= Jennifer Venditti =

American casting director

Jennifer Venditti is an American casting director, filmmaker, and author. She was nominated for the inaugural Best Casting Oscar at the 98th Academy Awards for her work on the film Marty Supreme.

==Early life==
Venditti is from Saint Paul, Minnesota. She began her career in the fashion industry, working with various brands and W Magazine.

==Career==
Venditti started casting for fashion brands, including Versace and Yohji Yamamoto. Her significant opportunity came when photographer Carter Smith asked her to cast a shoot for W Magazine, which she described as the beginning of her career in casting. In 1998, she founded her casting agency, JV8INC, based in New York City.

Venditti's first feature documentary, Billy The Kid, was released in 2007.

In 2014, actor and director Ryan Gosling hired Venditti for his directorial debut, Lost River. Gosling praised her ability to find individuals with rich characters, which was essential for the film.

Venditti's casting for American Honey (2016) involved scouting in locations like Walmart and dollar stores. Her approach aimed to find authentic individuals fitting the roles.

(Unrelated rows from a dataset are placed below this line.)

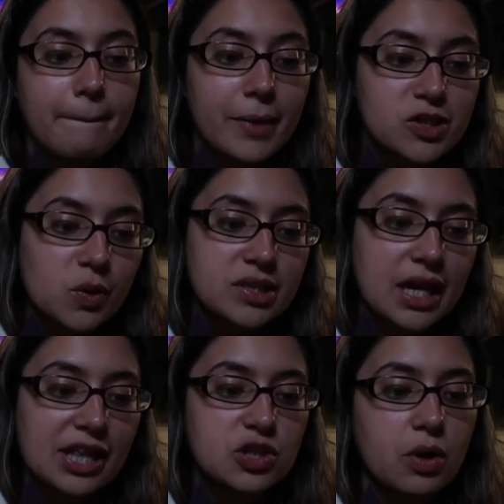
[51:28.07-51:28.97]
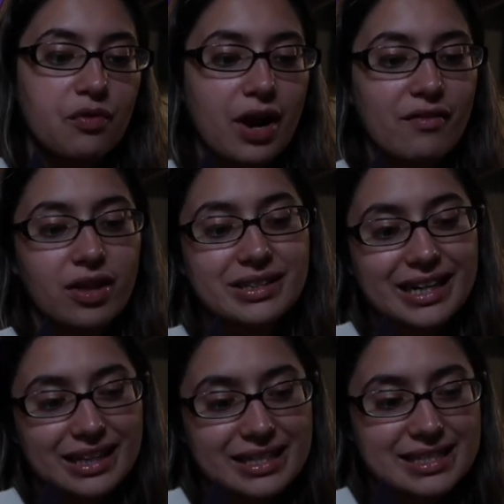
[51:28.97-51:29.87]
must work together to unravel a
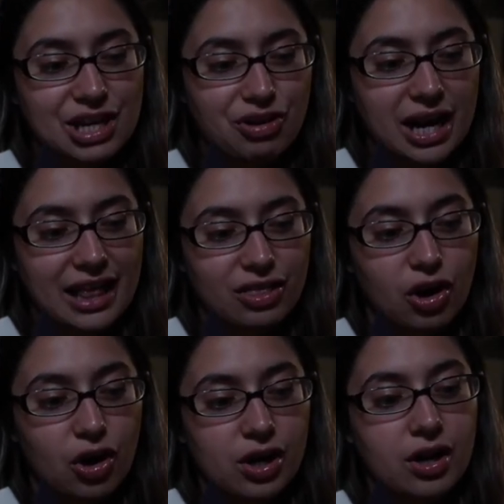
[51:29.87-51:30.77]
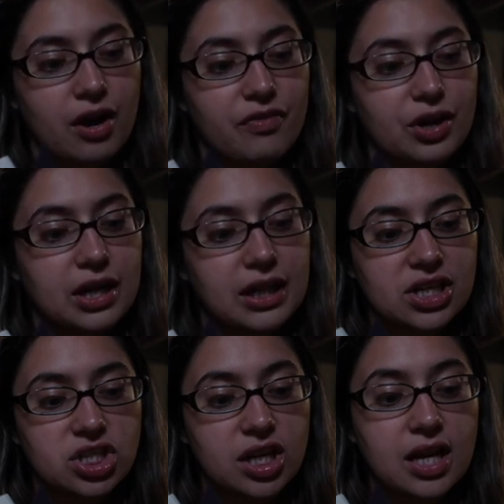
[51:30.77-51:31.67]
deadly secret at the heart of their
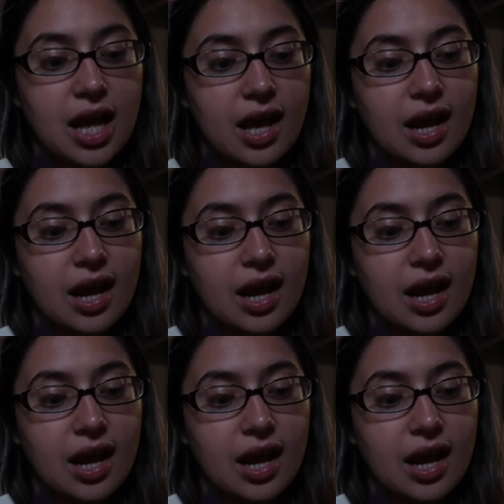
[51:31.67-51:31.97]
collection,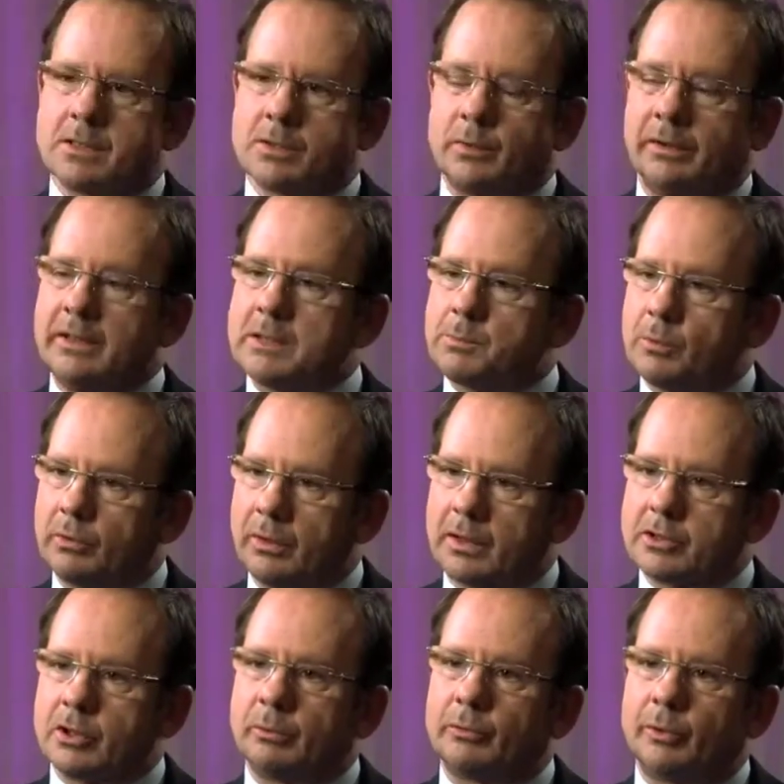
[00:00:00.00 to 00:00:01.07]
So at this point,
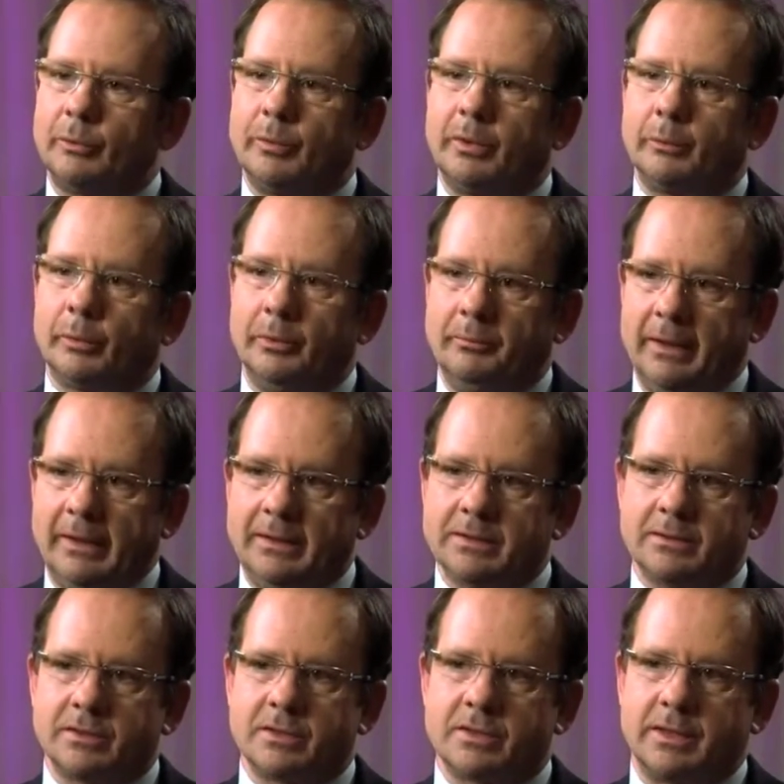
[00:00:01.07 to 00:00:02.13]
R-CHOP 21
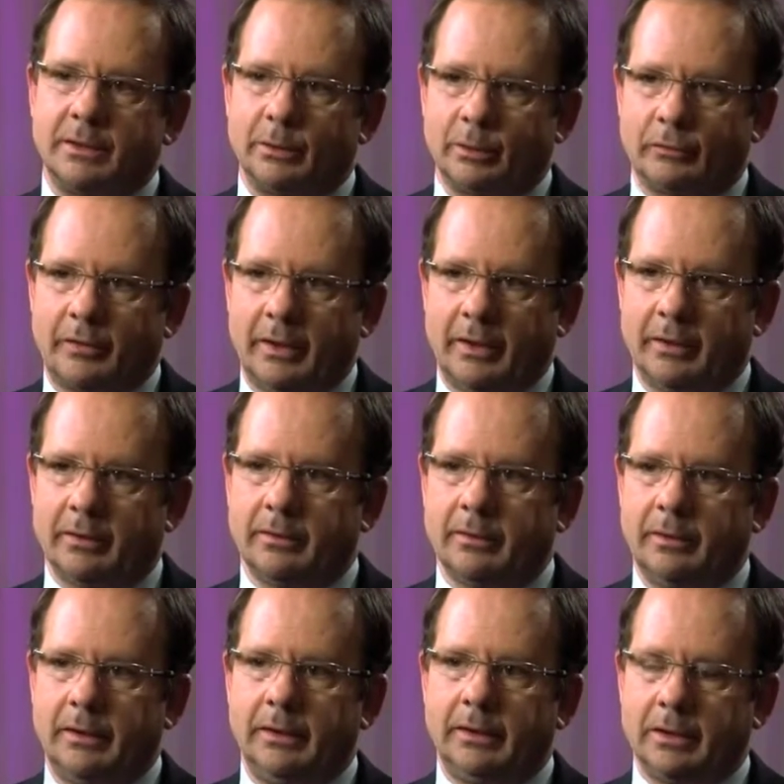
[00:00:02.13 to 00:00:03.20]
remains the standard of care
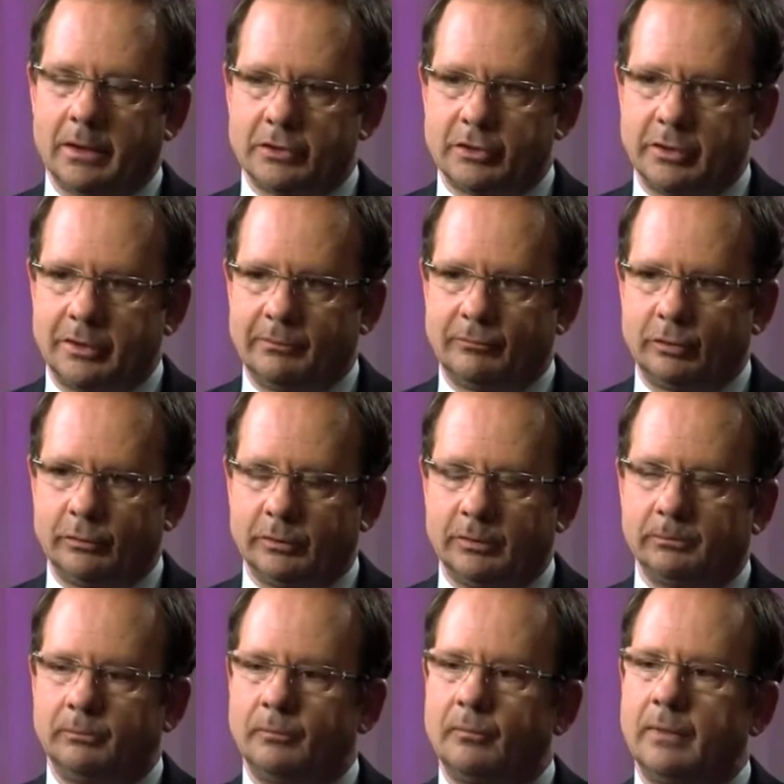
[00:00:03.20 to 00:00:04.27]
in large cell lymphoma.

Venditti gained recognition for her casting work on the HBO series Euphoria. The diverse cast includes actors from various backgrounds, discovered through extensive searches on online platforms.

In 2019, she cast the crime thriller Uncut Gems, directed by the Safdie brothers..

In 2025, she cast the sports comedy-drama film Marty Supreme, directed by Josh Safdie. Venditti utilized both professional and non-professional actors in the film.

== Awards and nominations ==
Venditti received a nomination for a Primetime Emmy Award for Outstanding Casting for a Drama Series for her work on Euphoria in 2022. She also won the Best Television Pilot and First Season award at the 36th Artios Awards presented by the Casting Society of America in 2021.

Venditti's directorial debut with the documentary in 2007 entitled Billy The Kid won five awards, including Best Documentary at South by Southwest (SXSW) festival, Best Documentary at Edinburgh International Film Festival, Best Documentary Feature at Los Angeles Film Festival, Most Popular Documentary at Melbourne International Film Festival, and Outstanding Achievement in a Debut Feature Film at Cinema Eye Honors. She was also included on the 25 New Faces of Independent Film list in their 2007 annual survey of new talent.

| Award | Year | Category | Work | Result | Ref. |
| Academy Awards | 2026 | Best Casting | Marty Supreme | Nominated |  |
| Primetime Emmy Awards | 2022 | Outstanding Casting for a Drama Series | Euphoria (Season 2) | Nominated |  |
| Artios Awards | 2021 | Best Television Pilot and First Season (Drama) | Euphoria | Won |  |
| South by Southwest (SXSW) | 2007 | Best Documentary | Billy the Kid | Won |  |
| Edinburgh International Film Festival | 2007 | Best Documentary | Won |  |
| Los Angeles Film Festival | 2007 | Best Documentary Feature | Won |  |
| Melbourne International Film Festival | 2007 | Most Popular Documentary | Won |  |
| Cinema Eye Honors | 2007 | Outstanding Achievement in a Debut Feature Film | Won |  |

== Publications ==
In 2022, Venditti published her first book, Can I Ask You a Question?: The Art and Alchemy of Casting, under A24. The book received the American Institute of Graphic Arts 50 Books 50 Covers award.